WHAT TO DO: Using the data that follows, output only the lines from the line with "[00:00:53.60]" up to and including the line with "[00:00:54.52]", exactly, leaving pictures aside.

Records from a data collection

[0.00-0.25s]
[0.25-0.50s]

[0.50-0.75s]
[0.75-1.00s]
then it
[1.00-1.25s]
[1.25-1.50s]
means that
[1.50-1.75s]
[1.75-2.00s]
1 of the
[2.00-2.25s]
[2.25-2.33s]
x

--

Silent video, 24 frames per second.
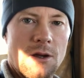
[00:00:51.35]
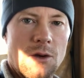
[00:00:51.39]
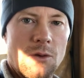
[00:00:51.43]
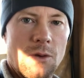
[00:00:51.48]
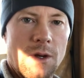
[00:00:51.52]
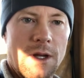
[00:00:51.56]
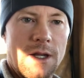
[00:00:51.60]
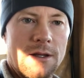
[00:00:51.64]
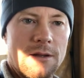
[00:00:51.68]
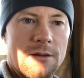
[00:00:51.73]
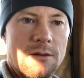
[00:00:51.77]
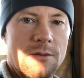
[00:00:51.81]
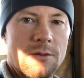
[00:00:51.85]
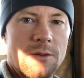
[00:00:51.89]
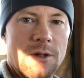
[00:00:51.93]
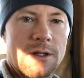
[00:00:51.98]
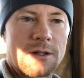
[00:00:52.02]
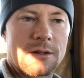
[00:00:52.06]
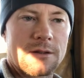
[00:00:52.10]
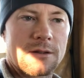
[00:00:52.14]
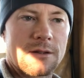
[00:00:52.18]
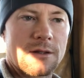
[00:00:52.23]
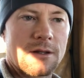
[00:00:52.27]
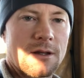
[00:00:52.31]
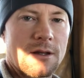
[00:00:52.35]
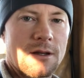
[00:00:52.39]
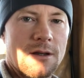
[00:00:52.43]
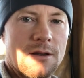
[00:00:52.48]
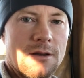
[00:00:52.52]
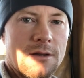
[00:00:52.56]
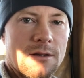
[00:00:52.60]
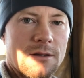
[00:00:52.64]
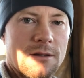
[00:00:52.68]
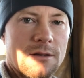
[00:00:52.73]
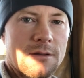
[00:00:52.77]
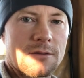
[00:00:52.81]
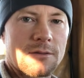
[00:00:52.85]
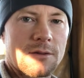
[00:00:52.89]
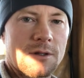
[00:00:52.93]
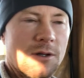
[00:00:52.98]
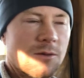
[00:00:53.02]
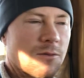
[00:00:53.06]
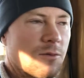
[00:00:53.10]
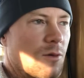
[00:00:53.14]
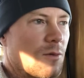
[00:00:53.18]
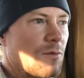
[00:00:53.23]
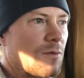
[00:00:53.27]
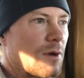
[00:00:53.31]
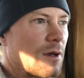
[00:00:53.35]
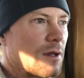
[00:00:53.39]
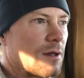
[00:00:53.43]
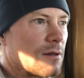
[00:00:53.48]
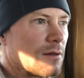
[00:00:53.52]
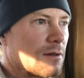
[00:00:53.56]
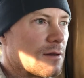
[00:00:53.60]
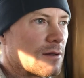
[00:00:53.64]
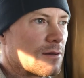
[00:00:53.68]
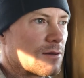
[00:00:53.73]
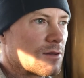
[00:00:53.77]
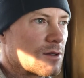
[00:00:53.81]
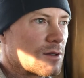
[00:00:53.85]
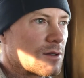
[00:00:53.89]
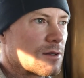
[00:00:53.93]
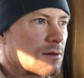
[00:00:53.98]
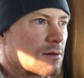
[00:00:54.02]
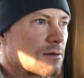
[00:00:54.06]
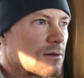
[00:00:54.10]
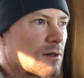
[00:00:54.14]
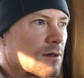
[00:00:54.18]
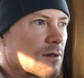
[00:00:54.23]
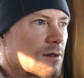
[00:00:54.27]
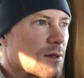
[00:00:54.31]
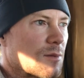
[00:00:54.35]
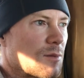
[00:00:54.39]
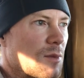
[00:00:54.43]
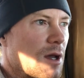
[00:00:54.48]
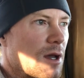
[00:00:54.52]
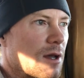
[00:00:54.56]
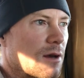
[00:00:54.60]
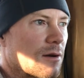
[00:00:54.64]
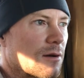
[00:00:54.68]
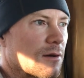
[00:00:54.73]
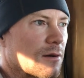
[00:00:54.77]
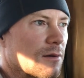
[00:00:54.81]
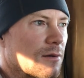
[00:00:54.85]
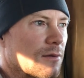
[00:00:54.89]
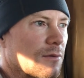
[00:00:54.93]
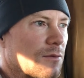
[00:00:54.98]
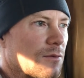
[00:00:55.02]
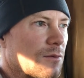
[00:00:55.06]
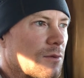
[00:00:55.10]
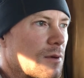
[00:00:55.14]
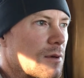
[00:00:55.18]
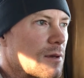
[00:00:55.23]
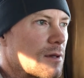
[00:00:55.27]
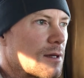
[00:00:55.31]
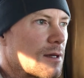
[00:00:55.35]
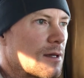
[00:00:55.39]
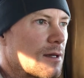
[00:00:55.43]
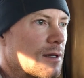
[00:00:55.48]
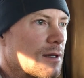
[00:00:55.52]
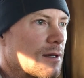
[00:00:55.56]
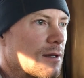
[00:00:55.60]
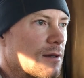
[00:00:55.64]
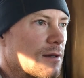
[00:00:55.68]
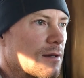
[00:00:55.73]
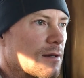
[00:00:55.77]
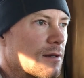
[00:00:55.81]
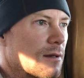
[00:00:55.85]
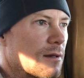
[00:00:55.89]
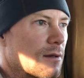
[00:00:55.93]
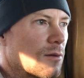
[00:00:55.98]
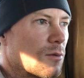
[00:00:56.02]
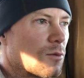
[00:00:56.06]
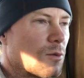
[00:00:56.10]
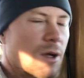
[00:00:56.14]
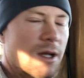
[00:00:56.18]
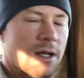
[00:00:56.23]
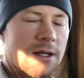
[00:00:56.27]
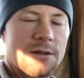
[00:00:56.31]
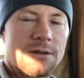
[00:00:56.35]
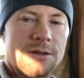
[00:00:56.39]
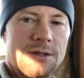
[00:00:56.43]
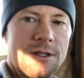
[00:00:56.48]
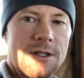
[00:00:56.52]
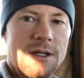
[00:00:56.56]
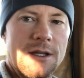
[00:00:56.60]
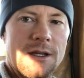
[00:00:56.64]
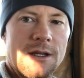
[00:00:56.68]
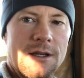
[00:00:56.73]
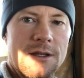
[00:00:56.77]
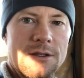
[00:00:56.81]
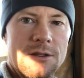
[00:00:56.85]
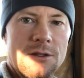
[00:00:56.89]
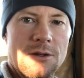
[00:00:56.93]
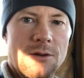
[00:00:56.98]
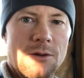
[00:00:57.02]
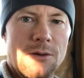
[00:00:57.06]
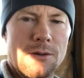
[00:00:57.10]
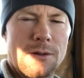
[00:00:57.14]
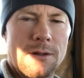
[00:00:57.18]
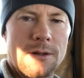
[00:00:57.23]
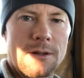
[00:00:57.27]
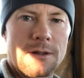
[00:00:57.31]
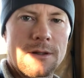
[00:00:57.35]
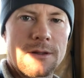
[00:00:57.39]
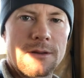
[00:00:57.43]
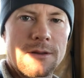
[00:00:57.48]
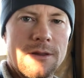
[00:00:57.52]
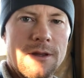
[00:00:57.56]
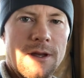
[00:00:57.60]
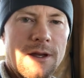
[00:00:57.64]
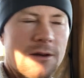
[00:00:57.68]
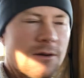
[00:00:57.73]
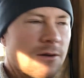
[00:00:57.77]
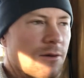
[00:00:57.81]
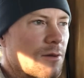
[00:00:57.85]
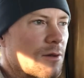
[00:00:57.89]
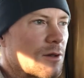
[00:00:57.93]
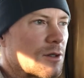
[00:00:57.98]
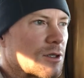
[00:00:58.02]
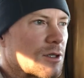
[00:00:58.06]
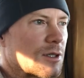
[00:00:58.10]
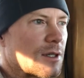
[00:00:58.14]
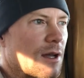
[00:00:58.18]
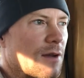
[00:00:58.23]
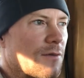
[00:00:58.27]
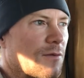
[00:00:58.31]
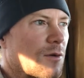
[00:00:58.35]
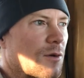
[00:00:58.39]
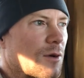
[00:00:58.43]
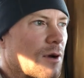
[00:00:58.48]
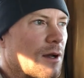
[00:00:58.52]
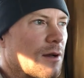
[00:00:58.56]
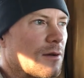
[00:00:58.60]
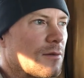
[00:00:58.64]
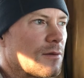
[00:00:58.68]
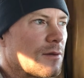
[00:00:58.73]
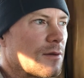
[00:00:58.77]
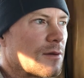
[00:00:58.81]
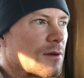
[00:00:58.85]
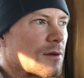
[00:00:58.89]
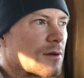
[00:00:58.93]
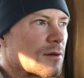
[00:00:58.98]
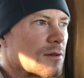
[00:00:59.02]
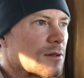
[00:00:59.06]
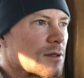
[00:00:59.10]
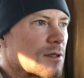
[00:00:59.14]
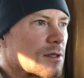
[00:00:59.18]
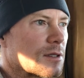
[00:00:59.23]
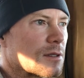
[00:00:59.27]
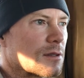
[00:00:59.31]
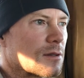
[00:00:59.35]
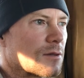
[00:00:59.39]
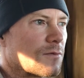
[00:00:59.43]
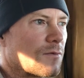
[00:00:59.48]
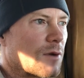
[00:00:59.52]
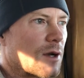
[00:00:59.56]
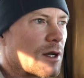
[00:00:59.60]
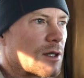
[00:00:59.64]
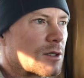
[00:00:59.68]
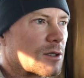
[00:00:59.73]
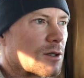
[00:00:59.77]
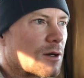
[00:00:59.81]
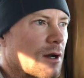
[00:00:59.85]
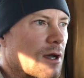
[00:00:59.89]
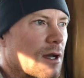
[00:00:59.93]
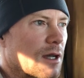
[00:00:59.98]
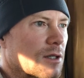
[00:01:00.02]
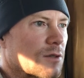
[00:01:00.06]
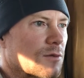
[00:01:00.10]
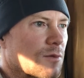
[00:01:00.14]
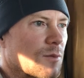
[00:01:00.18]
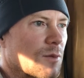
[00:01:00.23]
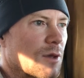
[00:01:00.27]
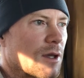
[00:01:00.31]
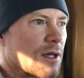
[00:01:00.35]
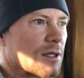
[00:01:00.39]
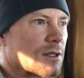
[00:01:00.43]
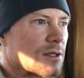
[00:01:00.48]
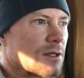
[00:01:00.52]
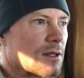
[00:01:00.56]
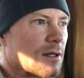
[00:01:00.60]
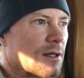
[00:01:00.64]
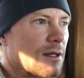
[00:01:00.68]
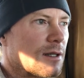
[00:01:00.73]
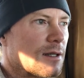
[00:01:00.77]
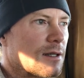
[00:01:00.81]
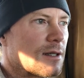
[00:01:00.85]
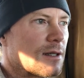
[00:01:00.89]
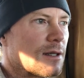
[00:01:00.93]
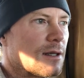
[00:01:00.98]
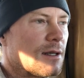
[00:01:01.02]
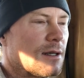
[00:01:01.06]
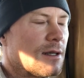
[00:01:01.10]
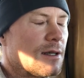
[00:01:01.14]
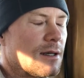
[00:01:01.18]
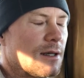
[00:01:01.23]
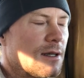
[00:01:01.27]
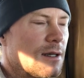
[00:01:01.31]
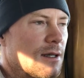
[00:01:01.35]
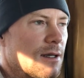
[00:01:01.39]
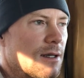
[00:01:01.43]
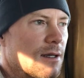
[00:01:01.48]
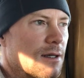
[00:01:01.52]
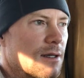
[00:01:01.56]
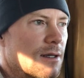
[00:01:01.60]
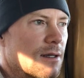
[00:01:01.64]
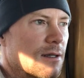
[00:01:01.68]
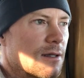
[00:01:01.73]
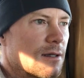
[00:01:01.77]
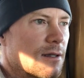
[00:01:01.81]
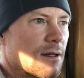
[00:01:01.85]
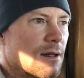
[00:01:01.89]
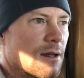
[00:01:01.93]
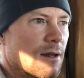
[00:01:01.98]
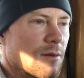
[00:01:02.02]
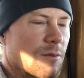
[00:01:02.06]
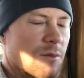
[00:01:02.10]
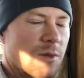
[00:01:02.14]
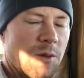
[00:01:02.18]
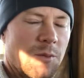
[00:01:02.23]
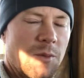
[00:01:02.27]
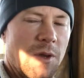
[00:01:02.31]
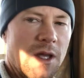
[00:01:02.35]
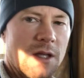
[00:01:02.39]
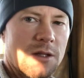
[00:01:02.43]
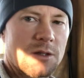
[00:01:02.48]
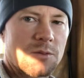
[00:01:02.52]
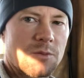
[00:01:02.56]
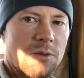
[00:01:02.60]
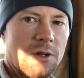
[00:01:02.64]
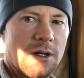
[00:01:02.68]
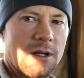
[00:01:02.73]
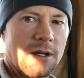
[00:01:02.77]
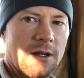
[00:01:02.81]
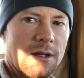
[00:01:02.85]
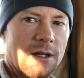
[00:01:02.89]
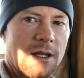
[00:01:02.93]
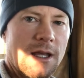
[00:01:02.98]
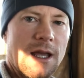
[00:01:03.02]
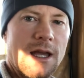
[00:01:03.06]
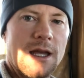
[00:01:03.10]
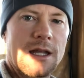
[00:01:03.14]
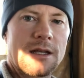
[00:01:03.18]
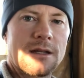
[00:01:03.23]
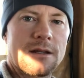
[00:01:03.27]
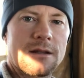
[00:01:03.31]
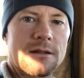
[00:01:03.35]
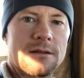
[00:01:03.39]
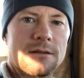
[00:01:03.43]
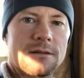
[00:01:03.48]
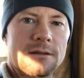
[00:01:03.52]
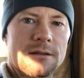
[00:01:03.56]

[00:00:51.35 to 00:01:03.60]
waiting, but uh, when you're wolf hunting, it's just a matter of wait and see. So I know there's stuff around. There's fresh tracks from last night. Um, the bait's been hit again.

...

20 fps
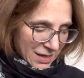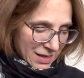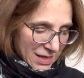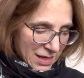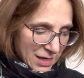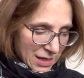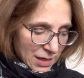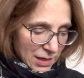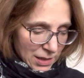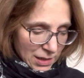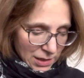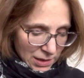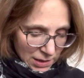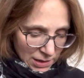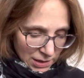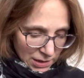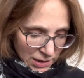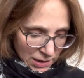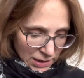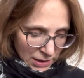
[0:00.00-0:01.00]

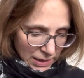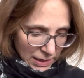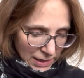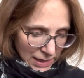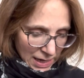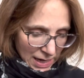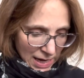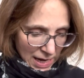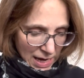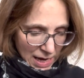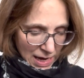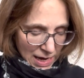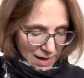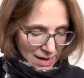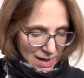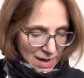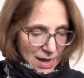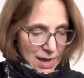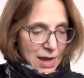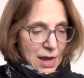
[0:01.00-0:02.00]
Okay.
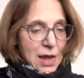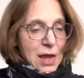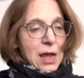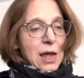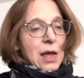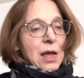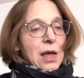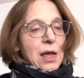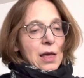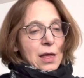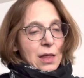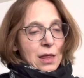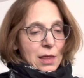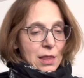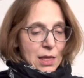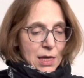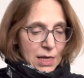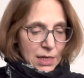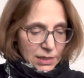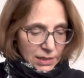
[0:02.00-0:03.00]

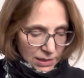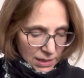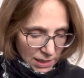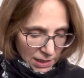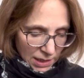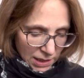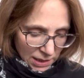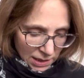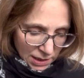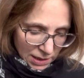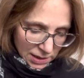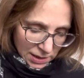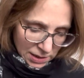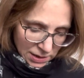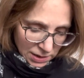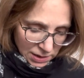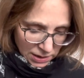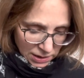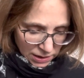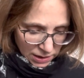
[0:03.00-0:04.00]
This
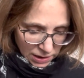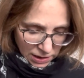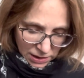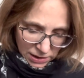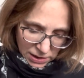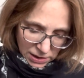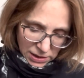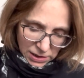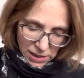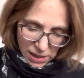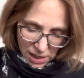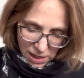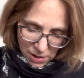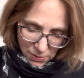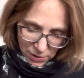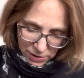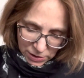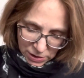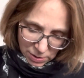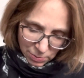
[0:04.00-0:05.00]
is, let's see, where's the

ANSWER TO THE EXERCISE:
[00:00:53.60]
[00:00:53.64]
[00:00:53.68]
[00:00:53.73]
[00:00:53.77]
[00:00:53.81]
[00:00:53.85]
[00:00:53.89]
[00:00:53.93]
[00:00:53.98]
[00:00:54.02]
[00:00:54.06]
[00:00:54.10]
[00:00:54.14]
[00:00:54.18]
[00:00:54.23]
[00:00:54.27]
[00:00:54.31]
[00:00:54.35]
[00:00:54.39]
[00:00:54.43]
[00:00:54.48]
[00:00:54.52]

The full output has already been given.